* _THE TASK_: Extract precisely the lines that run from the line containing "Frames from a" to the end of the records below, with both ends included and pictures omitted.

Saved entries
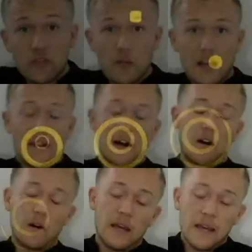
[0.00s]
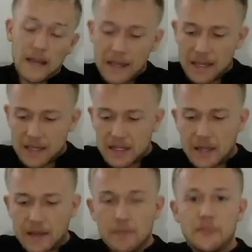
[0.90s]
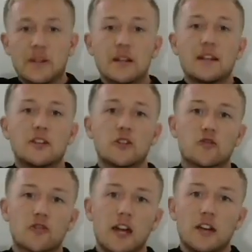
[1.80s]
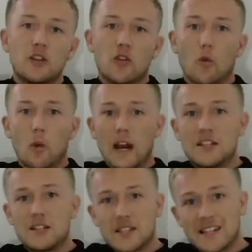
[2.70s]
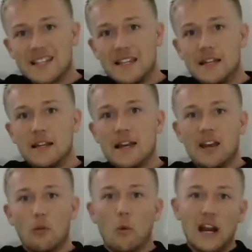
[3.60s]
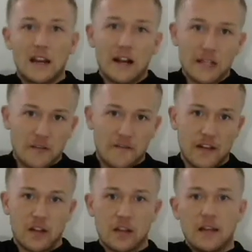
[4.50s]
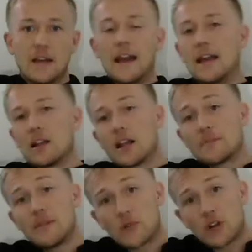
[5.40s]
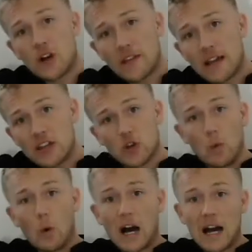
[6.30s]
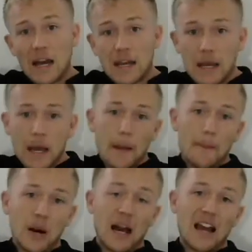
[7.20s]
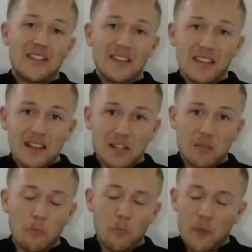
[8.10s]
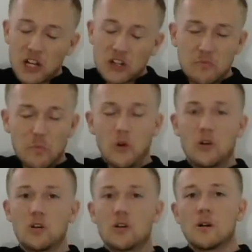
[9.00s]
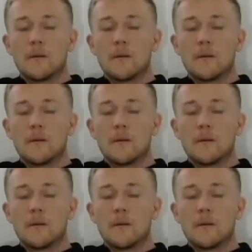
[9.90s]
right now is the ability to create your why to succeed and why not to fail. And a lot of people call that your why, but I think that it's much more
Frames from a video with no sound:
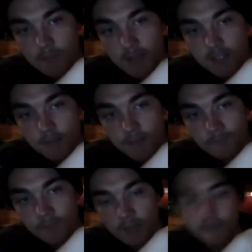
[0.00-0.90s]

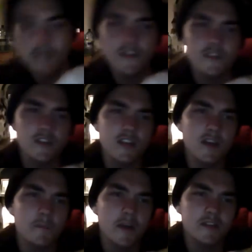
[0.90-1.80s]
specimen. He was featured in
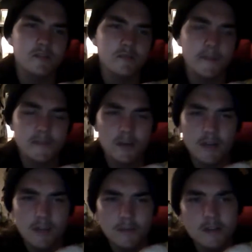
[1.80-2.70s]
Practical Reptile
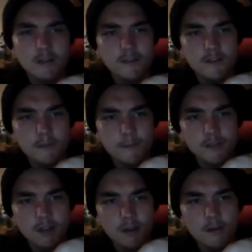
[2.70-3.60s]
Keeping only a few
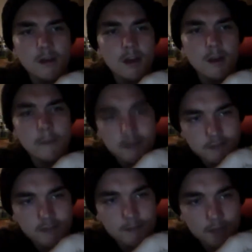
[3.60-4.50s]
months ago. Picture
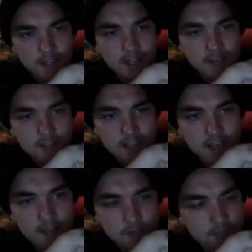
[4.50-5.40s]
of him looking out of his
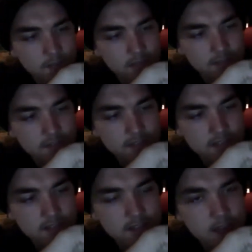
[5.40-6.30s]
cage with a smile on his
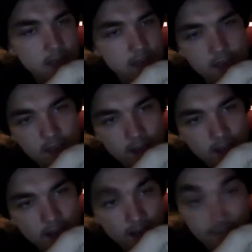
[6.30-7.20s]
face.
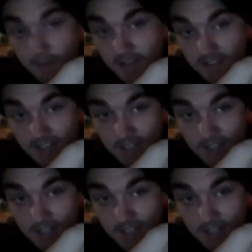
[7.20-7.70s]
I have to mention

* _ANSWER TO THIS PROBLEM_:
Frames from a video with no sound:
[0.00-0.90s]

[0.90-1.80s]
specimen. He was featured in
[1.80-2.70s]
Practical Reptile
[2.70-3.60s]
Keeping only a few
[3.60-4.50s]
months ago. Picture
[4.50-5.40s]
of him looking out of his
[5.40-6.30s]
cage with a smile on his
[6.30-7.20s]
face.
[7.20-7.70s]
I have to mention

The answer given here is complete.